世界経済評論IMPACT(世界経済評論インパクト)

No.2199
世界経済評論IMPACT No.2199

観客入れて五輪強行するならワクチン接種底上げの手段に

藤村 学

(青山学院大学経済学部 教授)

2021.06.21

 新型コロナのワクチン接種が不十分なまま,東京五輪開催が1カ月後に迫った。五輪大会のホスト都市にとっての思わしくない経済史は前稿(『五輪招致は「勝者の呪い」?』2016年10月10日付)で論じた。不幸なことに,コロナ禍に見舞われ1年延期した時点でいわば「泣きっ面に蜂」状態となった。

 現段階で国民全体にとって大会実施のメリットをあえて見出す一案として,集団免疫獲得を早める手段に利用することを主張したい。

 一般に,ある新技術が社会に普及していくパターンにおいて,横軸に時間経過,縦軸に普及率を考えると,斜めに寝た格好のS字カーブが描かれる。これを新型コロナワクチン接種に援用すると,初期の「様子見」段階では,医療従事者や感染による死亡リスクが大きい高齢者層が接種を主導する。次に,接種の私的メリットが実証され始めると,リスク中立的な層が自発的に参入して接種が加速する。しかし,いずれは減速期に入る。それは,未接種者のなかに認知バイアス(副作用リスクの過大評価)をもつワクチン忌避層と,集団免疫に「タダ乗り」しようとする層が大半を占めるようになるからである。この減速期が訪れるのが早ければ早いほど集団免疫獲得が遠のいてしまう。

 ワクチン接種が減速したまま放置されれば,ウィルスの変異スピードに社会がついていけず,新型コロナのパンデミックが永遠に収束しないシナリオも想像できる。実際,イスラエル,カナダ,米国,英国,チリ,バーレーンといった接種率上位国(6月中旬時点)では最低1回接種の人口が5~6割のあたりで減速しているように見える一方,これらの国々の一部では感染再拡大の兆しが見られる。

 米国では,州によっては宝くじ,無料飲食物,無料観戦チケットなど露骨な「アメ」が乱発され,EUでは,ワクチン証明書発行という形で非接種者への経済活動制限という「ムチ」が導入されている。日本はまだ接種減速期に至っていないが,いずれ政策介入が必要な局面に移るだろう。そこで,五輪強行を,感染拡大リスクを抑えつつ集団免疫獲得を早める手段にする余地を探れないだろうか。

 東京や大阪の大規模接種会場の予約に空きが多いということは,自治体から接種券配布済みの高齢者層の多くが近隣のクリニック等での個別接種を選んでいるということだ。これを受けて接種対象年齢がすべての成人へ拡大され,さらに職域・大学での接種も始まるが,これらは五輪の有無にかかわらず自発的に接種を受ける層なので,集団免疫獲得を「追加的に」早める効果には貢献しない。

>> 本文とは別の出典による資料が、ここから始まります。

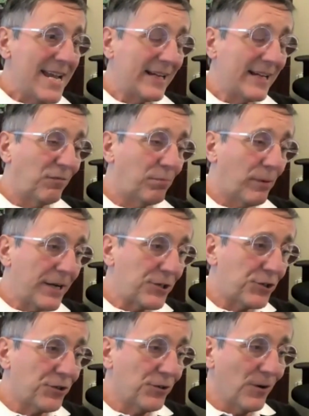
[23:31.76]

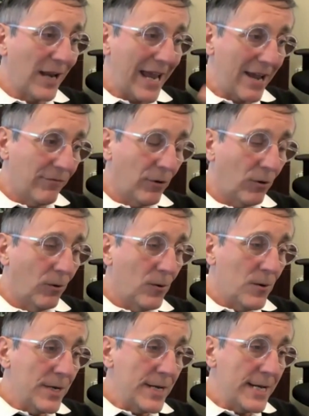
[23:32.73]
expression
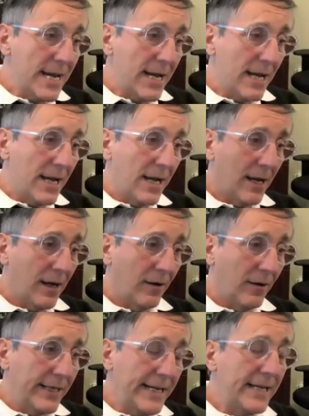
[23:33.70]
level
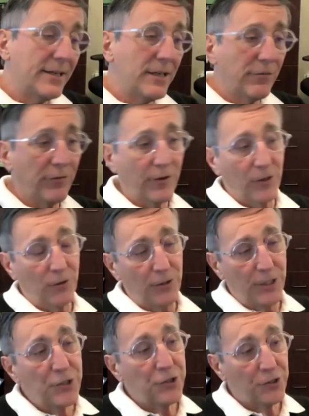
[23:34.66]
in different
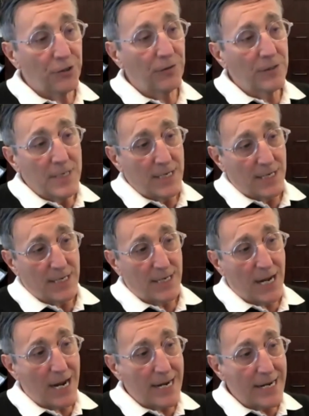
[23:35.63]
conditions,
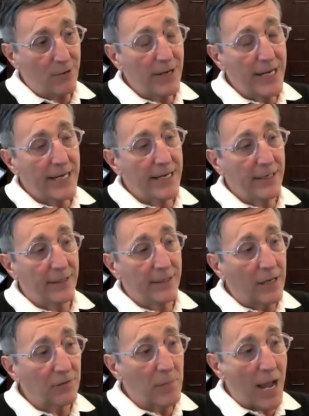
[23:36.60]
I agree, it
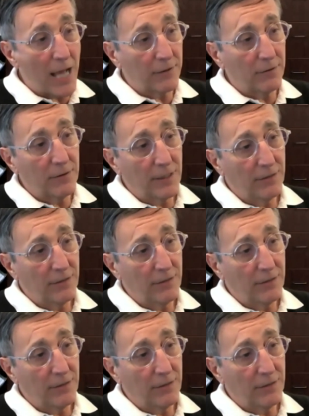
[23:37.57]
does matter.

 五輪実施に伴う「追加的」な効果を狙うため,スタッフやボランティアへの優先接種に加え,チケット購入済みの観客に対して,ワクチン接種済み者に優先席を配分するといったインセンティブを導入できないだろうか。観客を入れて開催を強行する場合,彼らが飲食なしで競技場を静かに往復するとは考えにくく,感染拡大の最大のリスク要因になるだろう。五輪組織委員会によれば,販売済みチケットは収容人数の43.7%で7割が首都圏の人たちだという。この人たちのなかで五輪観戦意欲がワクチン忌避に勝る層を自己選択させることで,接種底上げと五輪体験提供の一石二鳥を狙うことが期待できる。ワクチン忌避が勝る層に対してはチケット代を払い戻せばよいだろう。

 生で観戦できない国民一般については,ワクチン供給に余裕がある自治体があれば,例えば生中継視聴の需要と供給が一致する飲食店とその顧客に対し,6月下旬から約1カ月間に限り,ワクチン接種手段を提供してはどうだろうか。若年層になるほどコロナワクチン接種に消極的な傾向にあるという国内の研究結果がいくつか出ている一方,彼らはスポーツ観戦を共有して盛り上がりたいという需要も大きいのではないか。

 以上のような案の実現性と感染抑止効果の程度は,各接種場でのワクチン供給量と打ち手数に制約されるので,事前に定かではない。ほかにもワクチン忌避層を前倒しに接種場へ向かわせる工夫はいろいろあるだろう。パンデミック下の五輪開催は世界初の社会実験となる。すべてのステイクホルダーが国民全体にとってのメリットを少しでも引き出すべく知恵を絞るべきだ。また,五輪主催者は国民に対し,感染拡大がコントロール不能に陥る様々なシナリオと,それに対応して各競技を中断したり縮小したりする目安を早く開示するべきだ。現状では説明責任を果たせていない。